Motivatietips om nog vele jaren lang met plezier je hardloopschoenen aan te trekken |
Er zijn geen slechte kilometers.
Natuurlijk, als je flink geblesseerd bent, of zo ziek dat je je veel rotter
voelt na het hardlopen dan ervoor, dan kun je beter op de bank blijven zitten.
In alle andere gevallen: ga lopen, want je wordt er beter van. Zelfs als je
denkt dat een training je fitheid niet verbetert, geeft het je andere
voordelen. Het stimuleert de doorbloeding van de spieren, het maakt je geest
vrij, het haalt je weg van de computer, je verbrandt calorieën, je bent even
lekker buiten, je brengt tijd door met je loopmaatjes, je houdt het
trainingsritme erin, enzovoorts, enzovoorts.
2. Helemaal geen spijt
Het is niet uniek dat je ‘s
avonds als je naar bed gaat denkt: verdorie, is het hardlopen er bij
ingeschoten vandaag! Maar zeg eens eerlijk: hoe vaak komt het voor dat je naar
bed gaat en denkt: Ik had niet moeten hardlopen vandaag! Vind dus een moment op
de dag waarop je alles even opzijzet en gaat hardlopen. Gegarandeerd dat je
daar geen spijt van krijgt.
3. Geheime bron van energie
Als je je wat slap en lusteloos
voelt is een korte, snelle hardlooptraining vaak de beste remedie. Een langere,
langzame duurloop van tien kilometer of meer kan het gevoel van lusteloosheid
alleen maar vergroten. Doe dus liever een paar korte pittige versnellingen, of
plak een serie versnellingen aan het eind van je duurloop. De korte, snelle
stukjes helpen om de sloomheid uit je lijf te verdrijven.
4. Afwisseling is de
smaakmaker van het leven
Tempotrainingen met wisselende
snelheden zijn natuurlijk de sleutel tot topprestaties, welke wedstrijdafstand
je ook voor ogen hebt. Maar dat is niet de enige reden om regelmatig allerlei
verschillende soorten training te doen, van lange duurlopen en tempotrainingen
tot relaxte herstelloopjes en harde intervaltrainingen. De beste manier om het
hardlopen interessant te houden is om je trainingsweken te vullen met pieken en
dalen van snelheid en afstand.
5. Mini-workouts na duurloop
Een stevige training hoeft
niet meteen een ‘killer’-sessie te zijn. Je kunt je gewone trainingen upgraden
met iets meer kwaliteit zonder helemaal tot het gaatje te gaan. Doe wat
snelheidswerk na je gewone duurloop op de atletiekbaan, een heuvel of de weg.

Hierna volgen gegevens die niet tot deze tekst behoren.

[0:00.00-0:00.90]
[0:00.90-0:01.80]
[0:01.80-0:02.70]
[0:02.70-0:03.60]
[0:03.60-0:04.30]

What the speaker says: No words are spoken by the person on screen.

Een paar tempolopen over 200 tot 800 meter volstaat.
6. Loop als de toplopers
Je leest over de trainingen
van toplopers en wilt een paar trainingen uit hun programma lenen. Je moet hun
inspanningen dan wel eerst vertalen naar jouw niveau. Je moet hun snelheden
afzetten tegen de wedstrijdtijden die zij kunnen lopen. Bijvoorbeeld: een
toploper heeft een duurloop van 32 kilometer in zijn programma staan. De
laatste 13 kilometer loopt hij met een snelheid van iets meer dan 20 km/uur.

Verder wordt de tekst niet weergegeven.